Pain is a great teacher. The threat of pain is a great motivator. Behavior in every aspect of human endeavor has been shaped by a desire to avoid pain: legal compliance, romantic relationships, political compromise, etc. It’s a basic, fundamental element of being human. Unfortunately it sometimes backfires.
Let’s examine a few painful motivators for investors and how they are typically mismanaged:
- Running out of money in old age. This is the reason most people are willing to risk capital in unpredictable markets. They need growth to avoid their fears of retirement poverty from becoming reality. Investors often assume that the market will always go up in the long term and that being patient will automatically result in a positive return. Conversely, the threat of running out of money someday is the same fear that causes people to miss out on long bull markets due to their eternally pessimistic interpretation of the news. In both cases, the threat of pain is reasonable but the actions are naive and potentially devastating.

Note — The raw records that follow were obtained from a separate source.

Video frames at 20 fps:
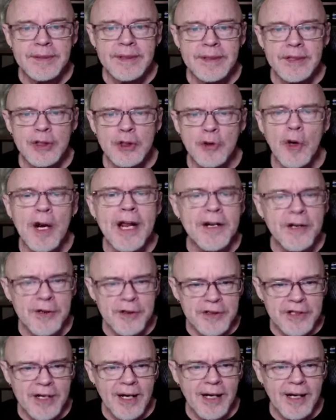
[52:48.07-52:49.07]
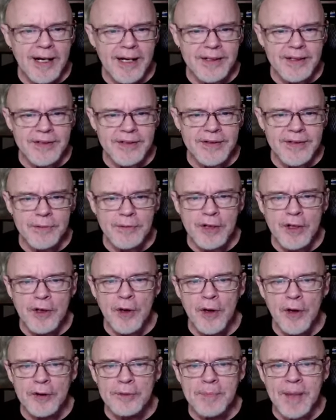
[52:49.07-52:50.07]
Traitor's eyes, they were
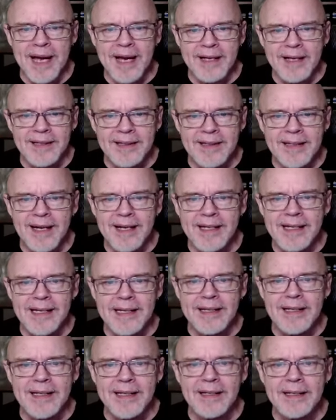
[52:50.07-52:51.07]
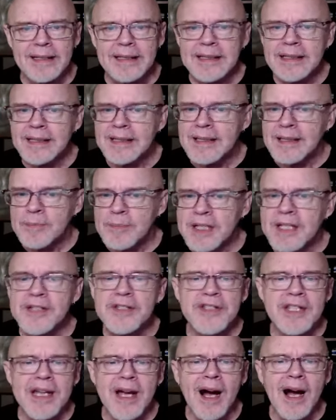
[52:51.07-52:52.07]
called back in Nakkiga, because
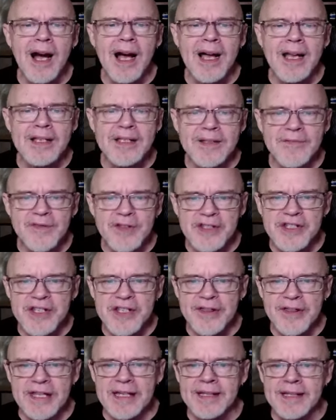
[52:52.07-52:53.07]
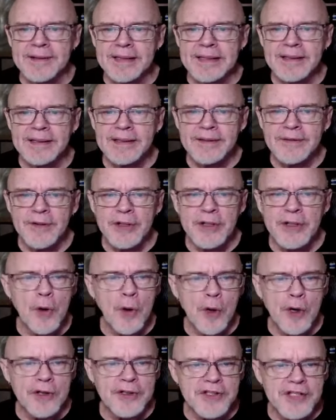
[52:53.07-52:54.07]
the eyes of the Sithi, the
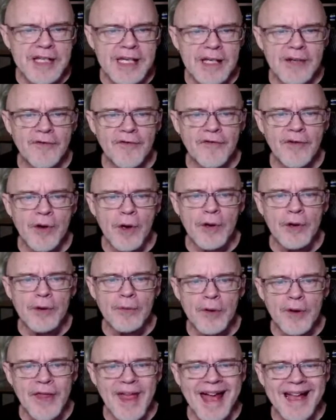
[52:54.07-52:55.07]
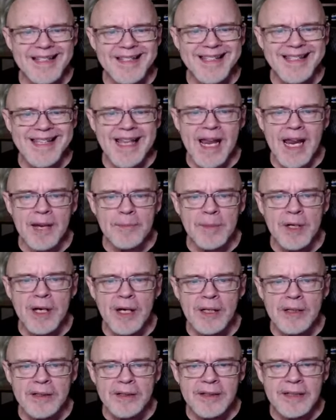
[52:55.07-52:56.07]
Norn's kinfolk, were that same
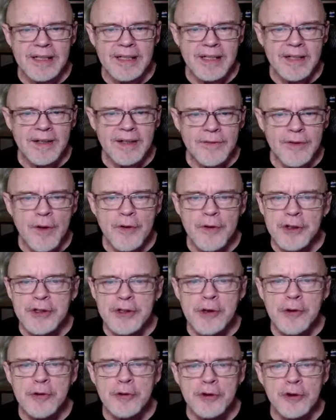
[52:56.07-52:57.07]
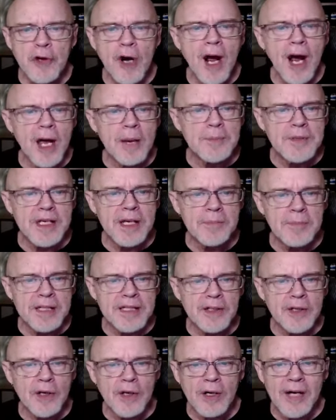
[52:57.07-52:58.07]
color, though the two tribes had,
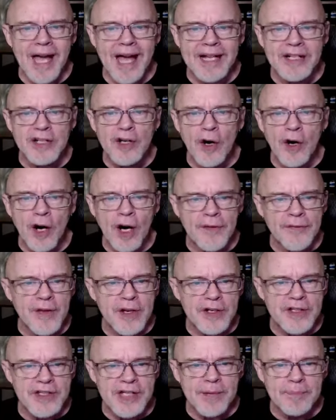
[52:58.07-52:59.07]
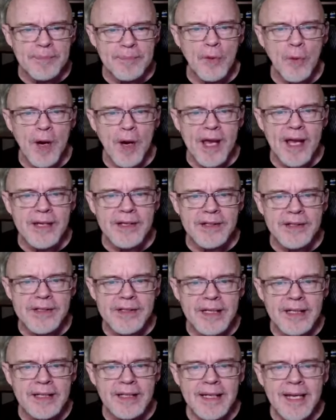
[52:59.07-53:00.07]
been go- had gone their separate ways
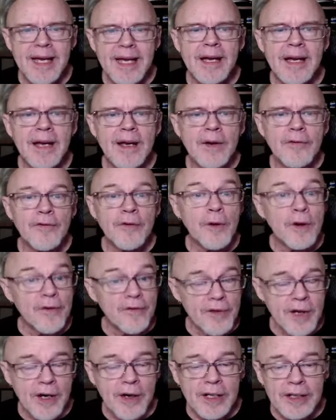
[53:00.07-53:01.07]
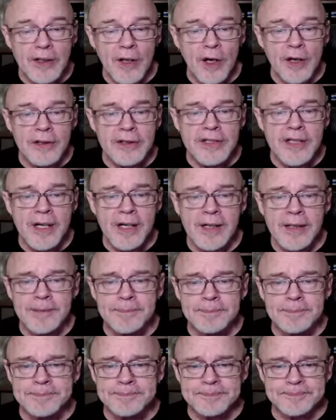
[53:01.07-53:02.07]
for a very long time.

- Paying taxes. Nobody likes paying taxes. Unfortunately, fear of this pain often becomes the tail that wags the dog. I have seen investors allow substantial gains to evaporate completely because they were loathe to sell and pay part of the profit in capital gains tax. I have also seen investors allow losses to mount and then rationalize their inaction with the excuse of being able to use the loss against a gain sometime in the future. Taxes are an important component of investing, but not the most important.

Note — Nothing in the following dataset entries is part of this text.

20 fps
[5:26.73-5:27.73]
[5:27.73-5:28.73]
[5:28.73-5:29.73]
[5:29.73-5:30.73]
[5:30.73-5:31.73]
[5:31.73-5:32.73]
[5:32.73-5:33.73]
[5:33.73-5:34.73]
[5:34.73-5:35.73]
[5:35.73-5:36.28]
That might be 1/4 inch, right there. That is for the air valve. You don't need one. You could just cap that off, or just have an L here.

- Being wrong. This one has been beaten to death in earlier articles but it can’t be stressed enough. While nobody reasonably expects investment perfection, most investors still have a difficult time taking losses when they should – while they’re small and manageable. Resistance to throwing in the towel on a losing position is often the result of too much ego getting mixed up in the decision making process. Getting comfortable with and planning for this pain is crucial.
- Paying fees. Unnecessary expenses are always a bad idea. The trick is in deciding what is necessary and what isn’t. A bit of introspection is valuable here. If an advisor or broker can make decisions and enforce discipline that is difficult for an investor to do on his own, the expense is likely worthwhile.

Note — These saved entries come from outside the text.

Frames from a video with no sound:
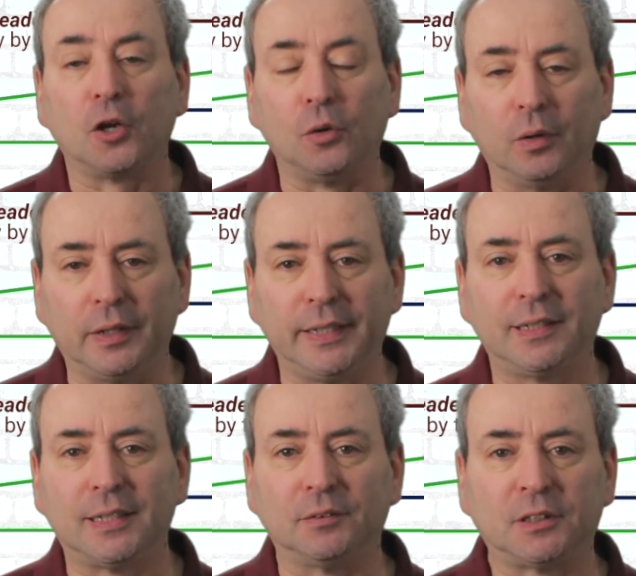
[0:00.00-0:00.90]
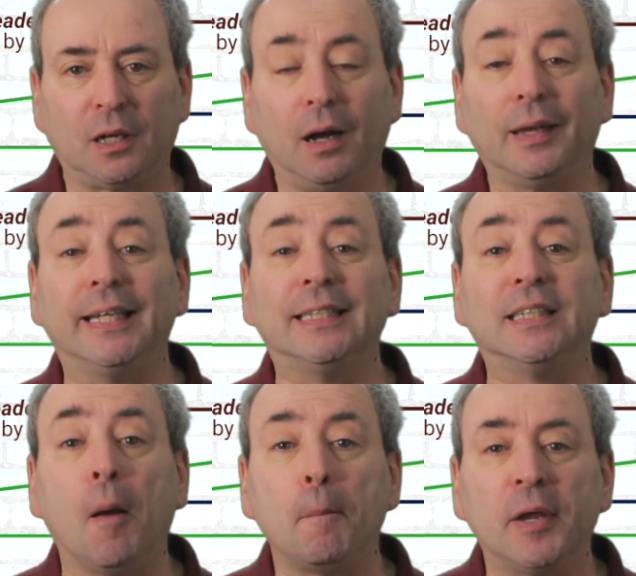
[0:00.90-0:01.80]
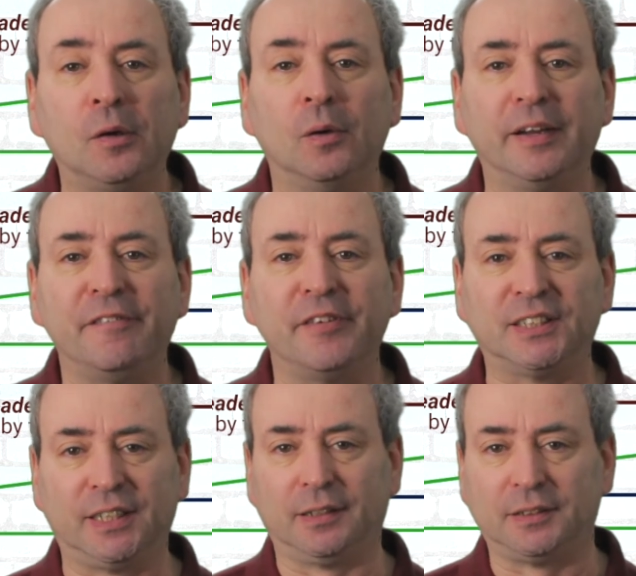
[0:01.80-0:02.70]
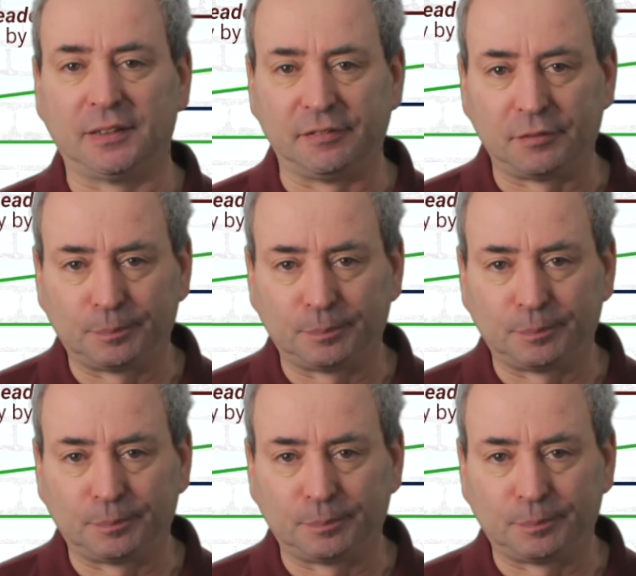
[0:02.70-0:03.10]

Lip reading: Your leadership style is purely facilitative.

- Lagging a benchmark. This is more hypochondria than actual pain, but people tend to worry about it. The truth is, under performing an index doesn’t matter. It’s a made up concern. You don’t invest to match an abstract method of tracking a particular market – you invest to make money. If you can grow your money at an adequate clip within a sound method of managing risk, you’re investing successfully. Beating or lagging a benchmark simply doesn’t matter.
If you can define your top two or three biggest sources of investment pain, your strategy just got simpler. The threat of that pain should motivate and clarify the actions you need to take right now to get comfortable.